Snakes On A Plain
Published 4:11 pm Thursday, June 23, 2011
We haven't really had any trouble with them this year. In fact, well, other than a few road kill victims, some surprise gifts from the cats and that one half-dead critter on the trail, it's been a rather snakeless sort of spring.
Not that I'm complaining. And, let me be perfectly clear, I'm not complaining at all. Actually, I'm rather happy-might even say satisfied-if it stays like this the rest of the summer.
While they have their ecological purpose, most of us don't like snakes (apologies in advance to the nightmares this column is sure to cause) whether they're poisonous or not. The genesis of our distaste perhaps involves some sort of forbidden fruit, a woman who had never been lied to being lied to, and things not being quite so paradise-like after that first taste.
For the most part, a live-let-live policy is a good one to follow: as long as snakes stay out of the house and let my family live in peace, I can deal with it (though a poisonous villain had better stay away altogether). A man's house, after all, is supposed to be his snakeless castle, right?
No one wants to reach their hand into the utensil drawer in the kitchen and find a snake.
Or hear something fall at the other end of the house, only to discover a long slender unfriendly sort gave it a push.
Or open the door only to find slithery guest waiting for them.
Such are the potential dangers of living in the country (sigh) and where there's a hole, there's something that wants to slither through it.

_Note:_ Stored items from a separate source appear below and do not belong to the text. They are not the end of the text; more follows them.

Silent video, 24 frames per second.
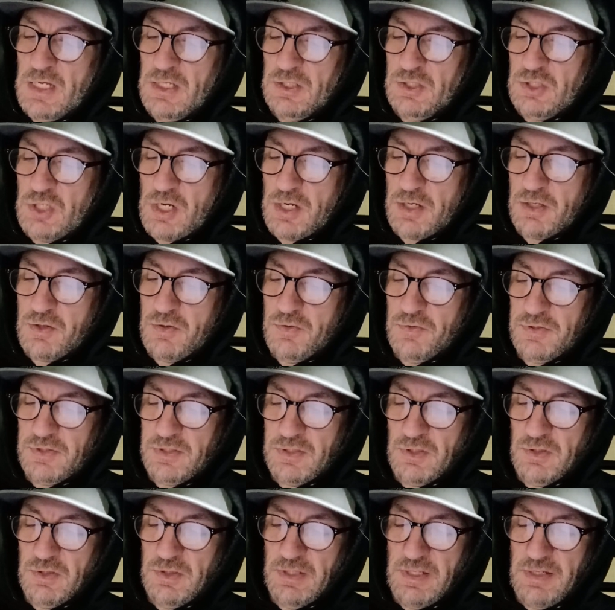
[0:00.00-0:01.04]
Chuck, who
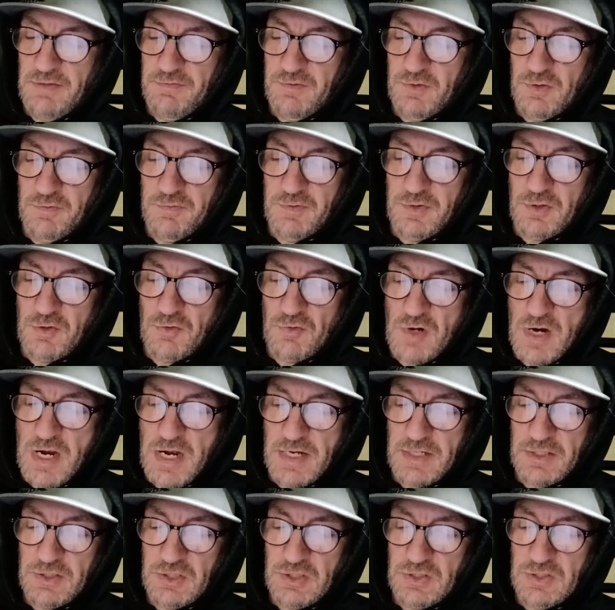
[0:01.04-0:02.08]
still lived over the
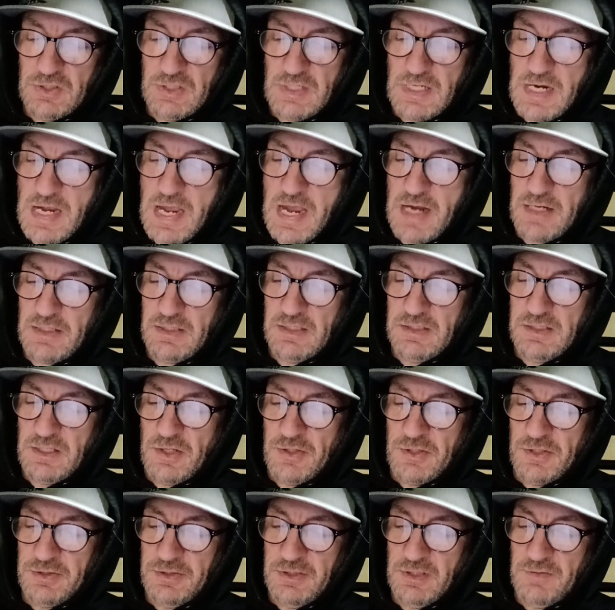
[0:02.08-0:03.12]
garage, had hacked a
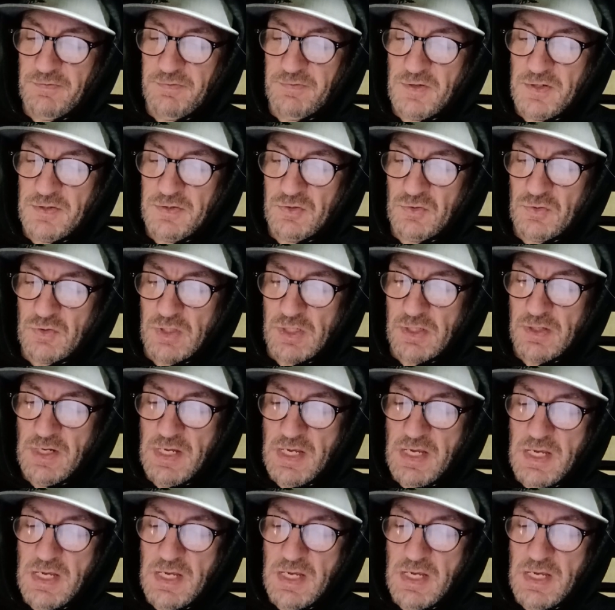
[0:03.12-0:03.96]
tunnel to the front door.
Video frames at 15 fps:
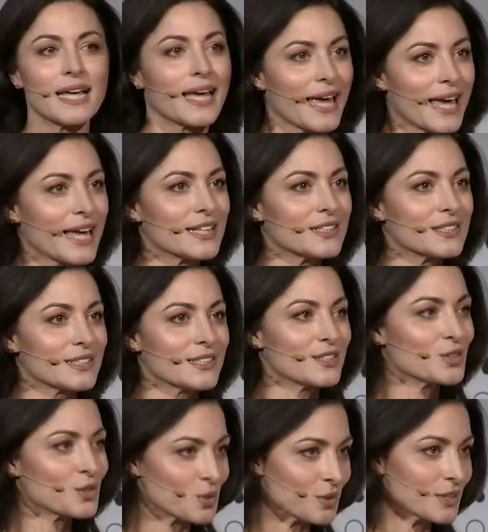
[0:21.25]
and
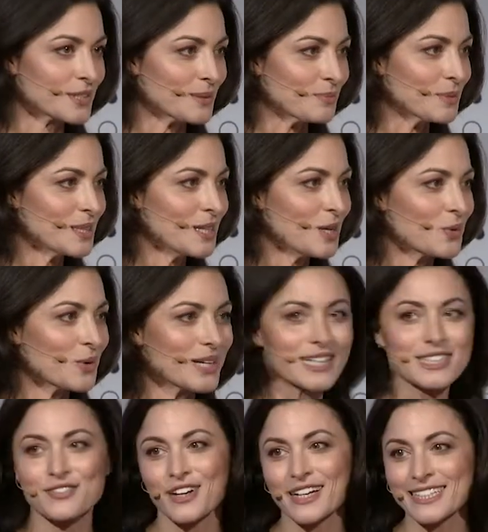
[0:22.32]
tourism? Well,
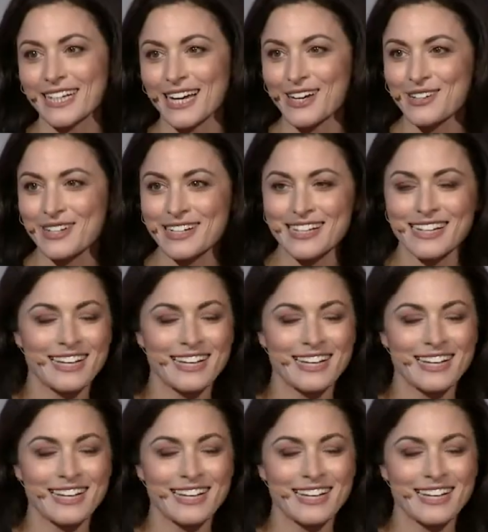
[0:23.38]
let's find out.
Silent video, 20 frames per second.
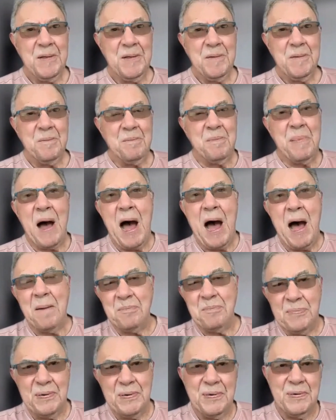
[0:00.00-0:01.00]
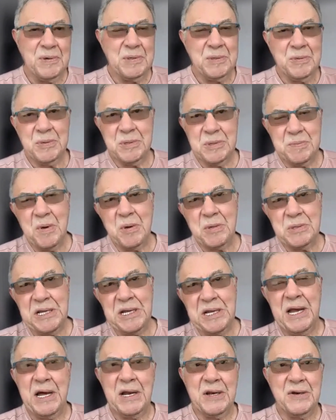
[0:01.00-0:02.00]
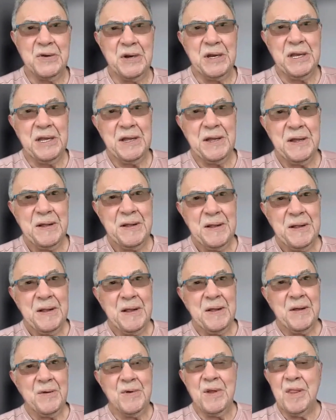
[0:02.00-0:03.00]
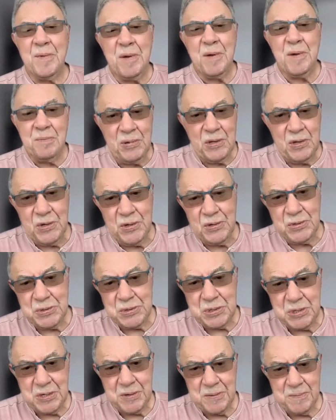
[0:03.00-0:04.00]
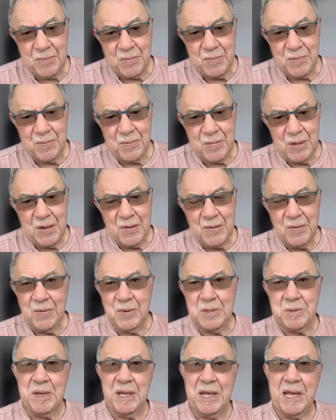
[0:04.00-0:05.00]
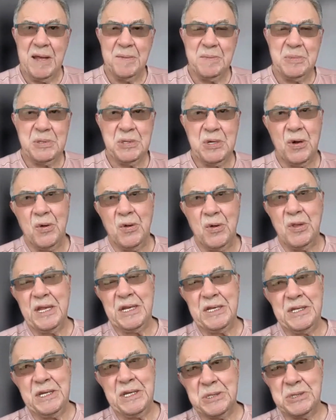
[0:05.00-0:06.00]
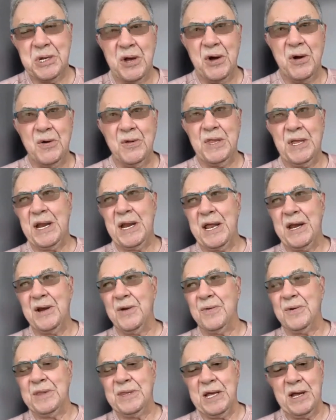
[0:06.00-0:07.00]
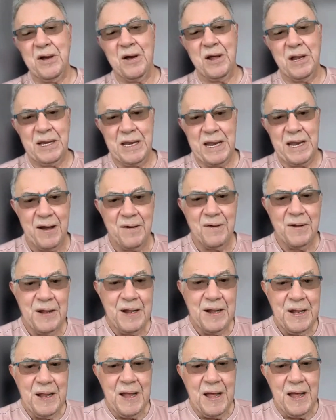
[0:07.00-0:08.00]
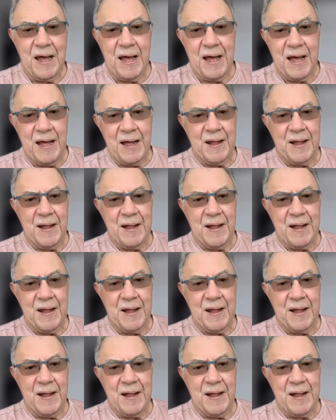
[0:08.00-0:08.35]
pop, which was mostly country, rhythm and blues, which became soul, then disco, then I don't know what they call it now. Uh,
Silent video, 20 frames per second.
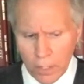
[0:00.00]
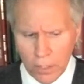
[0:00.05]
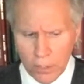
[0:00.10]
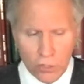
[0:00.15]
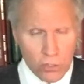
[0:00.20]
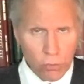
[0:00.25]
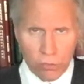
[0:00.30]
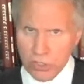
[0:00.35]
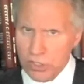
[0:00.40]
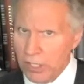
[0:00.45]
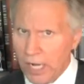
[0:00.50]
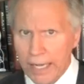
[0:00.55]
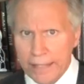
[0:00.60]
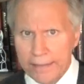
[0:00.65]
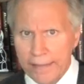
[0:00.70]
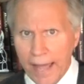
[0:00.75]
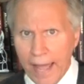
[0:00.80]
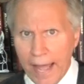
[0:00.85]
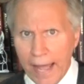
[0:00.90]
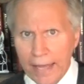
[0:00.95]
so it's
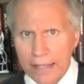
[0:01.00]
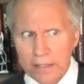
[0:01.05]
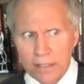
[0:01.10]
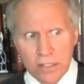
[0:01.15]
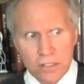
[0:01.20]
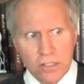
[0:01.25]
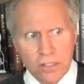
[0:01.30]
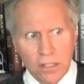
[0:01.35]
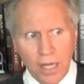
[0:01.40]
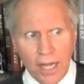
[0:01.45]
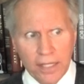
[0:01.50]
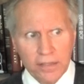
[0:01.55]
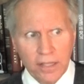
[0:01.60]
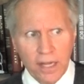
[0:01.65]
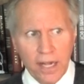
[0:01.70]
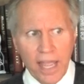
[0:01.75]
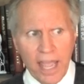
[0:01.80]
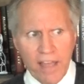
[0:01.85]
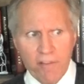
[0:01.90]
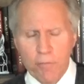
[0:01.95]
not that
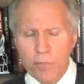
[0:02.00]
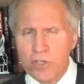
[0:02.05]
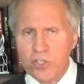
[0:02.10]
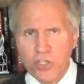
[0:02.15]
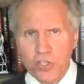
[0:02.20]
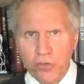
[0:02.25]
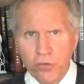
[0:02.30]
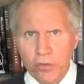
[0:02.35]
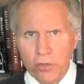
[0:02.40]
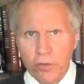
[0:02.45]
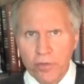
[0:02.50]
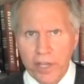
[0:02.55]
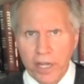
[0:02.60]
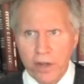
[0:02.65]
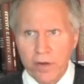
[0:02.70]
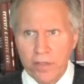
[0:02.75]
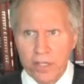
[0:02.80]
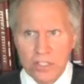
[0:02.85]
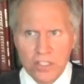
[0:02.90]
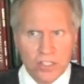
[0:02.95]
I have material
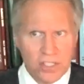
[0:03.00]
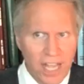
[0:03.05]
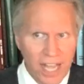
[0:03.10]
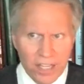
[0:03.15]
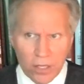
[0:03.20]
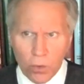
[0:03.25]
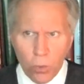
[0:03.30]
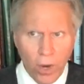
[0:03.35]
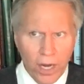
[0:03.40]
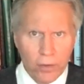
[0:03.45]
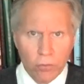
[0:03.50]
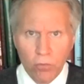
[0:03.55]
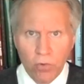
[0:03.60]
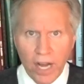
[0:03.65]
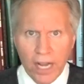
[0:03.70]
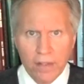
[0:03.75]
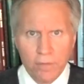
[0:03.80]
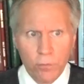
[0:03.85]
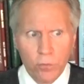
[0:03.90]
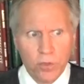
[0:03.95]
there that's not quite
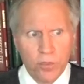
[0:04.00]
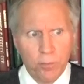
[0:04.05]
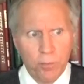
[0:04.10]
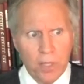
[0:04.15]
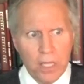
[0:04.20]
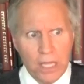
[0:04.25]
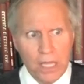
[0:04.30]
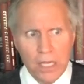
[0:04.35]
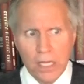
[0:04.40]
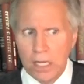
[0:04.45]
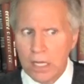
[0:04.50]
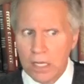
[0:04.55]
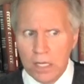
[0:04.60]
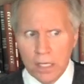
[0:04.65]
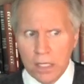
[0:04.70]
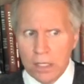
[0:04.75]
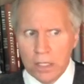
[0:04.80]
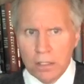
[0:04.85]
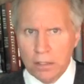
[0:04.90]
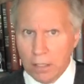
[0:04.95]
right with me,
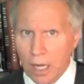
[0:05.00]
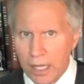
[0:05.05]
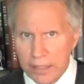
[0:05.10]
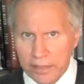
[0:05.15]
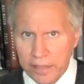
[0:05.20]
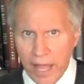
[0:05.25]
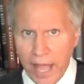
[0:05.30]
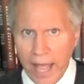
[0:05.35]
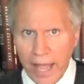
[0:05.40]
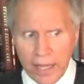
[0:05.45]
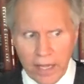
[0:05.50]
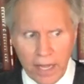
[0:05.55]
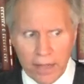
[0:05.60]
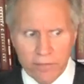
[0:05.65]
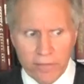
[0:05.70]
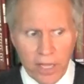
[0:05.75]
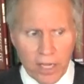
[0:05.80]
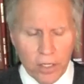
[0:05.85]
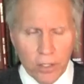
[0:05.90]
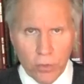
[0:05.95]
not that
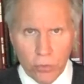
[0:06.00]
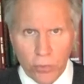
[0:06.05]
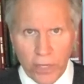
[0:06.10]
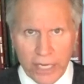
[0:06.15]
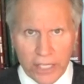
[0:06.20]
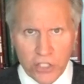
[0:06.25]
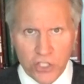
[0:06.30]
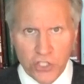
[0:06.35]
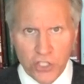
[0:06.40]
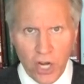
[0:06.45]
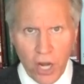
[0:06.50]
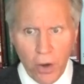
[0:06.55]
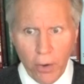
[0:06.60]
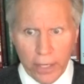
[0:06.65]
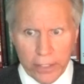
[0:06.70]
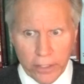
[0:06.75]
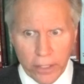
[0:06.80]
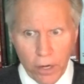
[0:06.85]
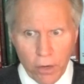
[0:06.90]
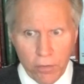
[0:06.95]
I've got a great show,
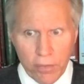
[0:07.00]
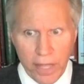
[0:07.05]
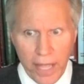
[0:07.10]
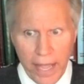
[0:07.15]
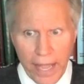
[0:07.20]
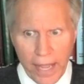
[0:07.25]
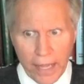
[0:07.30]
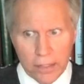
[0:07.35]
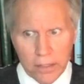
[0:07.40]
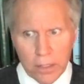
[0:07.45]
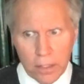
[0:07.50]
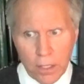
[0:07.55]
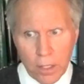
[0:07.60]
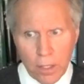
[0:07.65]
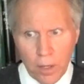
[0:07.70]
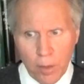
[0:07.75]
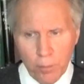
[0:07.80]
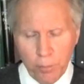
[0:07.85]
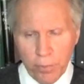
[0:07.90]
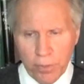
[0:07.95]
I know that,
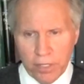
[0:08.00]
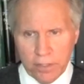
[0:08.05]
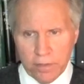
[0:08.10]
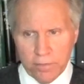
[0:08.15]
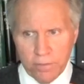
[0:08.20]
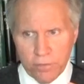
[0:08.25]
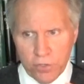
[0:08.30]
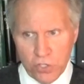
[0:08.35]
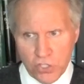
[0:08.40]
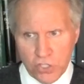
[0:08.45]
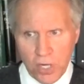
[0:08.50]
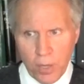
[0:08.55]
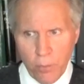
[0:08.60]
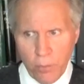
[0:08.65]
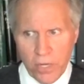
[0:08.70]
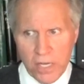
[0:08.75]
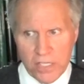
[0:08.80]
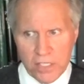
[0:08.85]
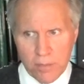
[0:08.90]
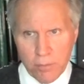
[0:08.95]
but for some
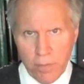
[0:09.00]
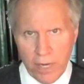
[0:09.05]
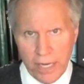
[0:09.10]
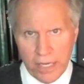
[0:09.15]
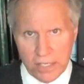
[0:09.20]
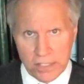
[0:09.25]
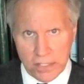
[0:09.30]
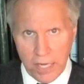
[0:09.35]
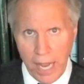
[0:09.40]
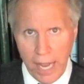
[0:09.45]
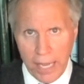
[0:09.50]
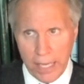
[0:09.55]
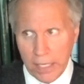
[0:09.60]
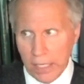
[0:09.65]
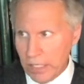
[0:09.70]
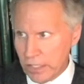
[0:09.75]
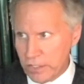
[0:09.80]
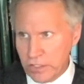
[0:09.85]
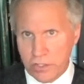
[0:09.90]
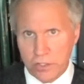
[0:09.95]
reason my anxiety
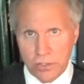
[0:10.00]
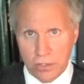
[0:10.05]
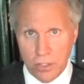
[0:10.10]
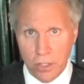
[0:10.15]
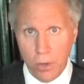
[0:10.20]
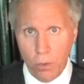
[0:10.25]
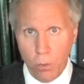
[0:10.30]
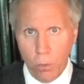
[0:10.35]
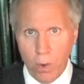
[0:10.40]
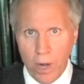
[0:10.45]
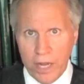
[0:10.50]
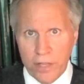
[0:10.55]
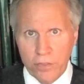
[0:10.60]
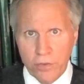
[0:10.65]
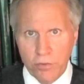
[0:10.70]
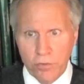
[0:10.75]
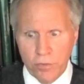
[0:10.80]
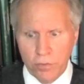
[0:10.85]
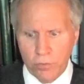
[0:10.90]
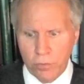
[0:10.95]
is, you know, way
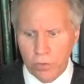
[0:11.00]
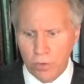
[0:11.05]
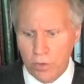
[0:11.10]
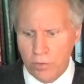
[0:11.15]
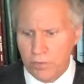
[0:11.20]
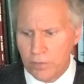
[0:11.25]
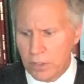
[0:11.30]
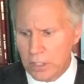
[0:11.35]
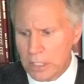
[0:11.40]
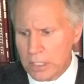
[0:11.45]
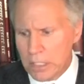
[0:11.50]
through the roof.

Most of us have snake stories and my most memorable one involves a certain dog. The evening was running late as I walked sans flashlight down the path on the other side of the garage and away from the house. (Yes, one should always have some illumination, but I was foolishly braving it.) Our loyal chow/spitz mixed breed dog, on a runner at the time, offered an unusual sort of snarl back up the path in the very area I had just walked through. As I looked back through the darkness I caught a gleam from the moonlight of what I would later discover was a copperhead. The dog had flipped it in the air.
Good dog.
Very good dog.
An then there was the time…
Well, I suppose, you don't want me to go on with my stories, but I did run across this interesting Associated Press write-up about a house in Idaho. Ben and Amber Sessions purchased a five-bedroom house in 2009 that was infested with garter snakes.
How bad was it?
“Throngs of snakes crawled beneath the home's siding. At night, the young couple said they would lie awake and listen to the slithering inside the walls,” the story read.
Eww.
Yes, they're not poisonous…But, eew!
The story cites that at the “height of the infestation, Sessions said he killed 42 snakes in one day before he decided he couldn't do it any more.” It's understandable that they moved away.
That's a lot of creepy-crawlies. The home, one wildlife biologist speculated in the article, had most likely been built on a snake den or “hibernaculum.”
I suppose in their own environment snakes aren't all bad-just don't want to see them in the house or garage or in the yard, driveway, hanging in the tree or anywhere in plain sight.